I think we sometimes get distracted talking so much about our equipment performance that we don’t highlight ICD’s focus on our people and culture. In reality, it is the ICD people and our culture that make the difference. It is our dedicated employees who get the rigs out safely, on time, on budget and with minimal downtime and operational disruption. They are in the accolades our company has received for industry-leading service and professionalism and why our premier customer list and margins continue to expand.

I’ll make some additional concluding remarks. But right now, I want to turn the call over to Philip to discuss financial results and outlook in a little more detail.

Philip Choyce

Thanks, Anthony. During the quarter, we reported an adjusted net loss of $9.8 million or $0.72 per share and adjusted EBITDA of $9.2 million. We operated 16.9 average rigs during the quarter. We expect to operate approximately 17.5 average rigs during the third quarter based upon our 18th rig commencing operations around August 1. Our 19th and 20th rigs are not scheduled to enter our operating fleet until the fourth quarter.

Revenue per day came in at $24,875, representing a 14% sequential increase over the first quarter. Cost per day of $15,929 were favorable compared to prior quarter guidance. Cost per day does reflect upward field pay adjustments we implemented June 1 of this year, which will be fully reflected in the third quarter and onward. That’s about $550 per day. Overall, margins came in at $8,946, representing a 56% sequential increase and ahead of guidance provided on our prior conference call.

SG&A costs were $4.9 million, which included approximately $670,000 of stock-based and deferred compensation expense. Cash SG&A was relatively flat compared to the first quarter, while stock-based compensation was favorable based upon variable accounting and stock price declines quarter-on-quarter. Interest expense during the quarter aggregated $8.2 million. This included $2 million associated with noncash amortization and deferred issuance costs and debt discount, and we excluded that when presenting our adjusted net income.

The PIK interest rate used during the quarter was SOFR plus 14%. The new rate of SOFR plus 9.5% on a convertible note becomes effective at the end of the third quarter of this year. As mentioned on our prior calls, we do expect the PIK interest while we continue to reactivate rigs, which we expect to continue at least through next year assuming market conditions remain strong.

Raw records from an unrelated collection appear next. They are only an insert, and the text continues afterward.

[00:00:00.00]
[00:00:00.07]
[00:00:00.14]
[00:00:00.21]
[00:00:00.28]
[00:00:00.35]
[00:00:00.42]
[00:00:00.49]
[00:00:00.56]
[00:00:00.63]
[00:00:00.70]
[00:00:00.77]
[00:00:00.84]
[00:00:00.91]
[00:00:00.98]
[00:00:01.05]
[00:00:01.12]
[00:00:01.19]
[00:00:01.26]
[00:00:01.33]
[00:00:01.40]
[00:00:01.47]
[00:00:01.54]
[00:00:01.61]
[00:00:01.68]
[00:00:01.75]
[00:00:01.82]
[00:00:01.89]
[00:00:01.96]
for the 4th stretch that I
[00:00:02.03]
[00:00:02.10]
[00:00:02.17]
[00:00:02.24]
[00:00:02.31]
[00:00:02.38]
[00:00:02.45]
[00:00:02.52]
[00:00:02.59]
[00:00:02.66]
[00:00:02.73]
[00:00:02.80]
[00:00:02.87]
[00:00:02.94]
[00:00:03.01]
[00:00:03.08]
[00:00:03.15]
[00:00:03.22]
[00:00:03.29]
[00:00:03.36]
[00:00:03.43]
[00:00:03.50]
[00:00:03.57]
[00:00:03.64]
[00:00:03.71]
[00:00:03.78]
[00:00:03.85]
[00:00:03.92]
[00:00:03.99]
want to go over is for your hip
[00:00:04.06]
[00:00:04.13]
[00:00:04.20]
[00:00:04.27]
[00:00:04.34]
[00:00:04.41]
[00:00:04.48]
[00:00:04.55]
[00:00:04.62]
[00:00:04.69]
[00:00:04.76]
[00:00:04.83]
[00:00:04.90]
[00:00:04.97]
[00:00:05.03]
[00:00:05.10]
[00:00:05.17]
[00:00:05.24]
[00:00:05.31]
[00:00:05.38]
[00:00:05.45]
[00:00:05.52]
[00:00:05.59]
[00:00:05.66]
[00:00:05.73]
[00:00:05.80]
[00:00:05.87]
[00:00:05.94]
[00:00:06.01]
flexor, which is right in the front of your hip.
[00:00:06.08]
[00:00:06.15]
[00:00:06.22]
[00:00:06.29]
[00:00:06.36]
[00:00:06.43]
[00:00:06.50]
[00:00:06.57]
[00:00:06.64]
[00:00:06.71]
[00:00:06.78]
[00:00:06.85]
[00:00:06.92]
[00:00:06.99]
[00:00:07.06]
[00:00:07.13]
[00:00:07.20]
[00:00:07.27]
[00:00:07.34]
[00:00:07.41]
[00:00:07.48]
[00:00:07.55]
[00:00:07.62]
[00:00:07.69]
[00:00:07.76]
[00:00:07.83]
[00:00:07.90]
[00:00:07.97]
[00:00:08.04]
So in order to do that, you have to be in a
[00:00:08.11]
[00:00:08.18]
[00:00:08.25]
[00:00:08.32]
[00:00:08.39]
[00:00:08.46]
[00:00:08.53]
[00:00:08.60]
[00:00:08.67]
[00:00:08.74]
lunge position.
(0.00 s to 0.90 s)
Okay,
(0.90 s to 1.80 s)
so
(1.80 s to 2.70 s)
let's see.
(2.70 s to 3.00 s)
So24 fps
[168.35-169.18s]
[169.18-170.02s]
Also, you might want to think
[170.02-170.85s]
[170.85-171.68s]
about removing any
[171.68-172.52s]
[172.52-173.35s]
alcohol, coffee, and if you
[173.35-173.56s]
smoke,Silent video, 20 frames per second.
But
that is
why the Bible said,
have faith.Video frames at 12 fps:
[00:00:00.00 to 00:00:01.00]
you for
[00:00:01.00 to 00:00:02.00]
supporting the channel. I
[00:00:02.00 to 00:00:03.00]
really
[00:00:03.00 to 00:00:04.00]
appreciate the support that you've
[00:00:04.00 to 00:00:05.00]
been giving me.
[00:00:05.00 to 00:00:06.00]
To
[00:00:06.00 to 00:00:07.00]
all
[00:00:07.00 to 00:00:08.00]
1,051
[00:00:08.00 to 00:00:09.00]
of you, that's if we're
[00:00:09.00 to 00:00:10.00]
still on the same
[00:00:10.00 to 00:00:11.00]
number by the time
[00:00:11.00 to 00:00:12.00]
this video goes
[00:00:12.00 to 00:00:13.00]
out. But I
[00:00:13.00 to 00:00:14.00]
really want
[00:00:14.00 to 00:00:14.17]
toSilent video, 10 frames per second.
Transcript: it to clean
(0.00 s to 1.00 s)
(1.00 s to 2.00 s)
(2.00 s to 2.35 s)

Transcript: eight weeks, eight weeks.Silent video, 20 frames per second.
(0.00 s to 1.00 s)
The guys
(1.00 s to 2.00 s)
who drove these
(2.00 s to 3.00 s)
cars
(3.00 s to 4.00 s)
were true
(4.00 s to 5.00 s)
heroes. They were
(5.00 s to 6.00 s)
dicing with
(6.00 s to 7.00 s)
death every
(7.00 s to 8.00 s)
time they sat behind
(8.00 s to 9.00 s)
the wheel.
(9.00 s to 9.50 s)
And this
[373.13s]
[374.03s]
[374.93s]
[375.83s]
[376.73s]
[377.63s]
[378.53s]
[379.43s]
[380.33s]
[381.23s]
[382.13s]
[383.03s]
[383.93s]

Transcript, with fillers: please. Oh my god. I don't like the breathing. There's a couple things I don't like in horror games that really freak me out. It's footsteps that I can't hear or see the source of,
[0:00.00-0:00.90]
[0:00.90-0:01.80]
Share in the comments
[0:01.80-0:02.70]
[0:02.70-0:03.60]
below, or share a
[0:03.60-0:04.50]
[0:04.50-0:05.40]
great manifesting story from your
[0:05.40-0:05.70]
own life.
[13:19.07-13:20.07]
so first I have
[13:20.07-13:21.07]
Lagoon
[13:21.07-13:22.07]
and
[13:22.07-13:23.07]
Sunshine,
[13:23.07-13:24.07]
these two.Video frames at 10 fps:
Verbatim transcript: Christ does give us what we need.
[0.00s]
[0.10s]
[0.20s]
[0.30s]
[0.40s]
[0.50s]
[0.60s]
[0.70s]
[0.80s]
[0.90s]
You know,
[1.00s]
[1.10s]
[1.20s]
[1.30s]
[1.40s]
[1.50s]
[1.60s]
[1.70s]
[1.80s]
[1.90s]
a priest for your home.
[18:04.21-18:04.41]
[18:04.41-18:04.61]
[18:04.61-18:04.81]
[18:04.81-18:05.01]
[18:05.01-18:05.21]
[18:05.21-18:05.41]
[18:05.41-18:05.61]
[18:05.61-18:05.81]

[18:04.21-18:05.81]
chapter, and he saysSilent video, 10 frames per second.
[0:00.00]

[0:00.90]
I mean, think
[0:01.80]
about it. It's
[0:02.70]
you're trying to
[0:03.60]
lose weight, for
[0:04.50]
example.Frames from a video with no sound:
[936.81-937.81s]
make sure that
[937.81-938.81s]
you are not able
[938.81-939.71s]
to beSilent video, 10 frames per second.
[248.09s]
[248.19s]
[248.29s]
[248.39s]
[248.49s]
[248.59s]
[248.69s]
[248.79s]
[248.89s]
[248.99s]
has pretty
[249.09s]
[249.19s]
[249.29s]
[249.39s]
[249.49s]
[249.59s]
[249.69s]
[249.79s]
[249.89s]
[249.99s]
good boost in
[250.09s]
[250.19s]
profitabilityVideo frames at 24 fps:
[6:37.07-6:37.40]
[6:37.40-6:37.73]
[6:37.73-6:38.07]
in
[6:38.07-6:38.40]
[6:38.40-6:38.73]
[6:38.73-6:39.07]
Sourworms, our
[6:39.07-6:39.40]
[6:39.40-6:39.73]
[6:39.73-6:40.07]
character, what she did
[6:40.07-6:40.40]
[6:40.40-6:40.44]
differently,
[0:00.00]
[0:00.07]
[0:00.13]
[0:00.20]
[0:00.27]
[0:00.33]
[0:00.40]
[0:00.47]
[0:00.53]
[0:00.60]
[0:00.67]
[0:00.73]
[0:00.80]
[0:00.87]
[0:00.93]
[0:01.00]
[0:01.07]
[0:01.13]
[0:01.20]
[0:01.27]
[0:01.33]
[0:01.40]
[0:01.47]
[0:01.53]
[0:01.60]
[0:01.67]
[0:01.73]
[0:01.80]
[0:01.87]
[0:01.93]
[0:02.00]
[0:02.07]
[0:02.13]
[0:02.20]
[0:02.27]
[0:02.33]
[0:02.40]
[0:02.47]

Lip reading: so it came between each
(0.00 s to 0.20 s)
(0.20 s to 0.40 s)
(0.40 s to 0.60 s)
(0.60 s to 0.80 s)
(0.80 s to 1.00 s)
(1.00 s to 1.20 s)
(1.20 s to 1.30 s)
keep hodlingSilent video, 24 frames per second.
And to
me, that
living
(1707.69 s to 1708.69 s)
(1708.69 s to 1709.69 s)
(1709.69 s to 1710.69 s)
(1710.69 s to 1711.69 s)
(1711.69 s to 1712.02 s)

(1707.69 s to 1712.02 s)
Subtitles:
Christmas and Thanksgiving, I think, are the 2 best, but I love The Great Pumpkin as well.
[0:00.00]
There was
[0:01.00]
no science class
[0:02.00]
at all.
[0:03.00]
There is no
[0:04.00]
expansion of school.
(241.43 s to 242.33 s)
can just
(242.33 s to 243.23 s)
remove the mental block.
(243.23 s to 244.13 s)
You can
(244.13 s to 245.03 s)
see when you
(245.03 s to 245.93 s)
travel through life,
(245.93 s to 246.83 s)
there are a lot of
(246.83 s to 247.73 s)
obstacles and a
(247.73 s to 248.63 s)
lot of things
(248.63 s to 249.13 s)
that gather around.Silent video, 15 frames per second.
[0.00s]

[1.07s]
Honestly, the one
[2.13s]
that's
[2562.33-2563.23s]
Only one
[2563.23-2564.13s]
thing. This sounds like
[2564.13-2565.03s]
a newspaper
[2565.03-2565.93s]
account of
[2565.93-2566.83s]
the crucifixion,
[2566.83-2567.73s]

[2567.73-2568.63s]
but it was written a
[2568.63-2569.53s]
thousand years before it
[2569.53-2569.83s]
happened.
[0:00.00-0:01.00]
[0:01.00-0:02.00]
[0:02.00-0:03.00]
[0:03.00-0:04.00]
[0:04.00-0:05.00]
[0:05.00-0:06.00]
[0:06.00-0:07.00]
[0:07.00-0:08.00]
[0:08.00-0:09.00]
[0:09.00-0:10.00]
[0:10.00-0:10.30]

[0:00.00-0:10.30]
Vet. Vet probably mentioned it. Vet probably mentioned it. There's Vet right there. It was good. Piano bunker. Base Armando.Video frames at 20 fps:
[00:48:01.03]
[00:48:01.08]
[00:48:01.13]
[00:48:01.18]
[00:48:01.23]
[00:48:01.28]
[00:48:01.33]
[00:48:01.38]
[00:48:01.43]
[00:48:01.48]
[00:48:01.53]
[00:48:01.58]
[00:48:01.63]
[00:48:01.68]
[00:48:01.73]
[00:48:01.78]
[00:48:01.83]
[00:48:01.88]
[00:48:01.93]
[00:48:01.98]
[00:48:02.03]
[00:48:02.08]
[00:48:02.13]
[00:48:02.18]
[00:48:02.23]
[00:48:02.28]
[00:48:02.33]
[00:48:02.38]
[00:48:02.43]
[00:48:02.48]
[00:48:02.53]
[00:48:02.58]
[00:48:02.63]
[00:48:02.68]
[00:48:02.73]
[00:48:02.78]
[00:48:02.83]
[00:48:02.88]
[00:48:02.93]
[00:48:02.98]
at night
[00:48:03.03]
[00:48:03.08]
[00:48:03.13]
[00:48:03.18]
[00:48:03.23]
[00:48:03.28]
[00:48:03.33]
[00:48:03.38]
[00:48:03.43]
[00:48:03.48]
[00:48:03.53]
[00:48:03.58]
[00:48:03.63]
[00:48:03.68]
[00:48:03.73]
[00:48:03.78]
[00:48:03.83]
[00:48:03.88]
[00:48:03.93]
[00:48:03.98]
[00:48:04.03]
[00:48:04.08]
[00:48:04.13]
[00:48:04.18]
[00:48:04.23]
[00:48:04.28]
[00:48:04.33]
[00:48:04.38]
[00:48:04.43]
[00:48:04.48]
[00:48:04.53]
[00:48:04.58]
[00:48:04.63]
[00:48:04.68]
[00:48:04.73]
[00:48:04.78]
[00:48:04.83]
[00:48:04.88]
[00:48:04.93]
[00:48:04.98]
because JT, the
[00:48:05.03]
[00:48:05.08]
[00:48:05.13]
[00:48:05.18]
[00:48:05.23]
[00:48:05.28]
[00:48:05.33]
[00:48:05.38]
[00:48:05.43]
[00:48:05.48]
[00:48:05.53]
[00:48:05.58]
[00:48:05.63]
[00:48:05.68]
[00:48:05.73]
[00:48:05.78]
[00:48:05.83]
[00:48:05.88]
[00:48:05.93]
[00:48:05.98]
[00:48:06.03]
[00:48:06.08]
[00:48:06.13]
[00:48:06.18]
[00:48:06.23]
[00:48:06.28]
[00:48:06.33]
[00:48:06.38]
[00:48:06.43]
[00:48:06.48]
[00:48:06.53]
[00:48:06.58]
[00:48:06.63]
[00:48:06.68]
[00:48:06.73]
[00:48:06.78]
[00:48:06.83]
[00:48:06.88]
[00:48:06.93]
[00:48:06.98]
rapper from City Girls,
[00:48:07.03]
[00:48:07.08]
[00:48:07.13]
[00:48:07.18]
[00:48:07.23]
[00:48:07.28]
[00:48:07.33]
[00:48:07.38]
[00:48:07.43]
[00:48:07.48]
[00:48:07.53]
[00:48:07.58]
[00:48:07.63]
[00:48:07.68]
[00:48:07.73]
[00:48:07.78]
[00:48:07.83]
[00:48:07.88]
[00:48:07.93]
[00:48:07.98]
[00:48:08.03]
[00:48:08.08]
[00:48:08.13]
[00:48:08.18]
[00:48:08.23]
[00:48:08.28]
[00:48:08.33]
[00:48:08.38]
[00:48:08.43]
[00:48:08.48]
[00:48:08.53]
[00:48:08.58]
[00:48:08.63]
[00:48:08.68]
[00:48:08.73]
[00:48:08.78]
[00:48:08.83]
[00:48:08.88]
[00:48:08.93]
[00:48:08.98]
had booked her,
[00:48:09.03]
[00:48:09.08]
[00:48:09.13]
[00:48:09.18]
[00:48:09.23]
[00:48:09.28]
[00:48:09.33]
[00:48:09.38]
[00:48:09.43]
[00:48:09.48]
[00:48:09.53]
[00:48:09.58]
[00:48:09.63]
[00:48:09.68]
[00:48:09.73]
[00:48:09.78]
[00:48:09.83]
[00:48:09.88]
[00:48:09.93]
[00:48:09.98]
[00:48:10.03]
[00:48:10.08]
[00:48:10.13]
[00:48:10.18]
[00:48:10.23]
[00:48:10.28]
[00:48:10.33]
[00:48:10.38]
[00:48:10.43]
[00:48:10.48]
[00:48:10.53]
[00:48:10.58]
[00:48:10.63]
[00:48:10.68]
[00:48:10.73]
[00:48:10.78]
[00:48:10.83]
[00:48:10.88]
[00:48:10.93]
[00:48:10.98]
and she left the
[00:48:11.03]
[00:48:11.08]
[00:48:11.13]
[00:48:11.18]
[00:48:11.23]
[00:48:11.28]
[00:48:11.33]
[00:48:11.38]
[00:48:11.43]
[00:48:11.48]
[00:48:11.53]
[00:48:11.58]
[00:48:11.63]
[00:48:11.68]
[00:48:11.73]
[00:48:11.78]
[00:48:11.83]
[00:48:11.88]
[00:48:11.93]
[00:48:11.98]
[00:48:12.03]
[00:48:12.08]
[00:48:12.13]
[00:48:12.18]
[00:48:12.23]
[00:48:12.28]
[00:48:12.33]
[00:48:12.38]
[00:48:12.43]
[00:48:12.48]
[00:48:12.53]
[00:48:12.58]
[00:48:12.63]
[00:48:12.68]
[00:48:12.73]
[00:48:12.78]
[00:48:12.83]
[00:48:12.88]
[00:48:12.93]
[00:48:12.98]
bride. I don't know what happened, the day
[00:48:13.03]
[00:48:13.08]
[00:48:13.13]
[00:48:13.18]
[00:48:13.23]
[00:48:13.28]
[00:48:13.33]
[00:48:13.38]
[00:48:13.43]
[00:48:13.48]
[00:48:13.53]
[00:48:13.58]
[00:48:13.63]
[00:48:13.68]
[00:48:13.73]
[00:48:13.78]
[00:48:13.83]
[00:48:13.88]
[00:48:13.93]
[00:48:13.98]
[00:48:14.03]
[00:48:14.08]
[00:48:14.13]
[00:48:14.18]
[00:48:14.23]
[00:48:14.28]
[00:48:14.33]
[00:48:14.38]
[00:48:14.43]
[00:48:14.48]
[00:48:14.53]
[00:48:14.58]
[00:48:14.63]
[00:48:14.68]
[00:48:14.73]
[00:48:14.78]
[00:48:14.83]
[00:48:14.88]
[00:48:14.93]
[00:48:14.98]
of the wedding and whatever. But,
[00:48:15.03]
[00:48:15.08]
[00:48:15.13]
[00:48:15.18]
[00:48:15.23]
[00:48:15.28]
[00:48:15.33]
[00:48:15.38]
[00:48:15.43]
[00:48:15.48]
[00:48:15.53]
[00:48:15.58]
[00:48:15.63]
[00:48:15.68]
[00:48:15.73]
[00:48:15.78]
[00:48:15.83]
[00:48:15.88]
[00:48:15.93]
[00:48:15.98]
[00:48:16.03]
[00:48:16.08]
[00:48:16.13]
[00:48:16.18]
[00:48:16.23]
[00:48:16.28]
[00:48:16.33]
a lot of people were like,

We did recognize a sizable tax expense during the quarter of approximately $0.16 per share. We are now forecasting book income for the year after adding back permanent differences, which largely relate to interest expense and noncash charges. This change generated the large expense during the quarter, and I do want to point out that only $300,000 of this recorded expense relates to cash taxes for state and local matters. For federal income tax purposes, we maintained substantial future depreciable assets as well as a sizable net operating loss position.

During the quarter, cash payments for capital expenditures net of disposals were approximately $4.5 million. Breaking this CapEx out, approximately 37% related to rig reactivations, 47% related to maintenance CapEx and 16% related to investments in capital inventory and spares. There’s approximately $5.6 million of CapEx accrued at quarter end, which we expect will flow through during the third quarter of 2022.

Reactivation plan for our 19th and 20 rigs remain on schedule, and we have begun ordering long lead time items relating to our 21st rig, which is planned for January 2023. And as Anthony mentioned, we plan to complete 3 200 to 300 series conversions during the second half of this year at an aggregate cost of approximately $2 million. With these changes, we have increased our CapEx budget for the year by $4.5 million to $28.5 million.

As Anthony mentioned, we have begun entertaining longer-term contracts. As a result, our backlog is beginning to increase. However, most of our rigs are operating on short-term contracts and will reprice 1 to 2x during the remainder of the year. Our backlog of term contracts with original terms of at least 6 months as of June 30 stood at $54.3 million. Approximately 36% of the backlog extends into 2023 at an average dayrate of over $32,000 per day.

Moving on to our balance sheet. I want to point out that we’ve included in our press release a new measurement, adjusted net debt. This amount represents the face amount of our convertible notes and borrowings under ABL, less cash and ignores impact from debt discount, deferred financing costs and finance leases. I also want to point out that the derivative liability reflected on our March 31 balance sheet was reclassified to additional paid-in capital and gain on extinguishment of derivative this quarter. This was triggered by the shareholder vote at our Annual Meeting in June, which eliminated potential variabilities in the conversion price and PIK interest rates under the convertible notes.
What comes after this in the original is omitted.